After maintaining momentum in January, the volatility in equity markets appears to have adversely affected consumers’ assessment of the current economic landscape. Consumers’ view of the future also pulled back.
February’s reading of consumer confidence showed that consumers’ views of both the current and future economic situation deteriorated over the past month. The headline index fell to 92.2 from January’s 97.8 reading. Consumers’ views of the present situation fell to 112.1 from January’s 116.6, while the future expectations component fell to 78.9 from 85.3. In the current environment, slightly more respondents viewed employment as hard to get and slightly more respondents labeled current business conditions as bad. Consumers’ views of inflation remained relatively stable for the month at 4.7 percent from January’s 4.8 percent.

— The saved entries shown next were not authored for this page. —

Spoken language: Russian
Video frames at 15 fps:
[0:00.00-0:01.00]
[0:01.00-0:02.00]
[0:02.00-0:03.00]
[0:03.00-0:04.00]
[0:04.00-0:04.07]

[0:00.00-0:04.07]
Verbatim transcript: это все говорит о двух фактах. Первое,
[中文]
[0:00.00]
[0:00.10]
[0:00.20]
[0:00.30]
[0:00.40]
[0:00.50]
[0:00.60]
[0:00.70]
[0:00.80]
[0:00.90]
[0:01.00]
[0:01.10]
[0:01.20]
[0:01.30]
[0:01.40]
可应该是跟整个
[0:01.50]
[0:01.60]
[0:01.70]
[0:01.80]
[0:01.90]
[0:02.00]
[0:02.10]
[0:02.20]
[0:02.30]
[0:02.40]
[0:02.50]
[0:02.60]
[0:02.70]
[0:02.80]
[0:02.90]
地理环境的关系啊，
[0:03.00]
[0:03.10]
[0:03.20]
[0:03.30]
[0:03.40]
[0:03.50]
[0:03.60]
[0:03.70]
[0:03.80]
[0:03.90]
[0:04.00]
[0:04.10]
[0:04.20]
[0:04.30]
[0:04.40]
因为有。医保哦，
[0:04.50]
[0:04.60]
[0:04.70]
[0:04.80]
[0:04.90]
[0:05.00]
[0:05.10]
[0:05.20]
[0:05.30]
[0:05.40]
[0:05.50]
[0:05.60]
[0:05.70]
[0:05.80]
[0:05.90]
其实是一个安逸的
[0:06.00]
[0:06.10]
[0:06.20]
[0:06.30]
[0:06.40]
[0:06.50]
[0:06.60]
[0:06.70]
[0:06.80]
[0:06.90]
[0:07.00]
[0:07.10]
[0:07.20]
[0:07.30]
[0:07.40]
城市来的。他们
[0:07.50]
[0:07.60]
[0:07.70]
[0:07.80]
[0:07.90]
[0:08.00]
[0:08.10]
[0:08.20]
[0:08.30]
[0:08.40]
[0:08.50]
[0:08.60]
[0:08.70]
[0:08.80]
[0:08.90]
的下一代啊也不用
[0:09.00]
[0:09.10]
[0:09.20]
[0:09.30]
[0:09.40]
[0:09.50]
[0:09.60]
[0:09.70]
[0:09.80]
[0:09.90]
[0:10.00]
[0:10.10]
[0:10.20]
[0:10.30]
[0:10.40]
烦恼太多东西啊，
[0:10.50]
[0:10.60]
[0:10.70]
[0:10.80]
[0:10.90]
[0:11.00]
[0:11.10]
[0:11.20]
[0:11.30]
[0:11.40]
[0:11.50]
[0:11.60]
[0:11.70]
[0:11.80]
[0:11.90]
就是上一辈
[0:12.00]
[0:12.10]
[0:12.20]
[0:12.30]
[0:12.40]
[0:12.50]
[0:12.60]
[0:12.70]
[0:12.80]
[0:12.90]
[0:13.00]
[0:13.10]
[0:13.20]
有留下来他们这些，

While the pullback in confidence is a bit concerning, it will likely take more than one month of soft confidence data to have a dramatic effect on real consumer spending. Given January’s solid retail sales report, we maintain our view of real consumer spending in the first quarter somewhere around 3 percent.
Wells Fargo said. “We do admit, however, that should equity market sell-offs continue in the months ahead, there could be a further erosion in consumer confidence and, in turn, a slower pace of real consumer spending. Over the course of the next several months, we see the psychological effect of continued equity market sell-offs as one of the largest risks to our current economic outlook.”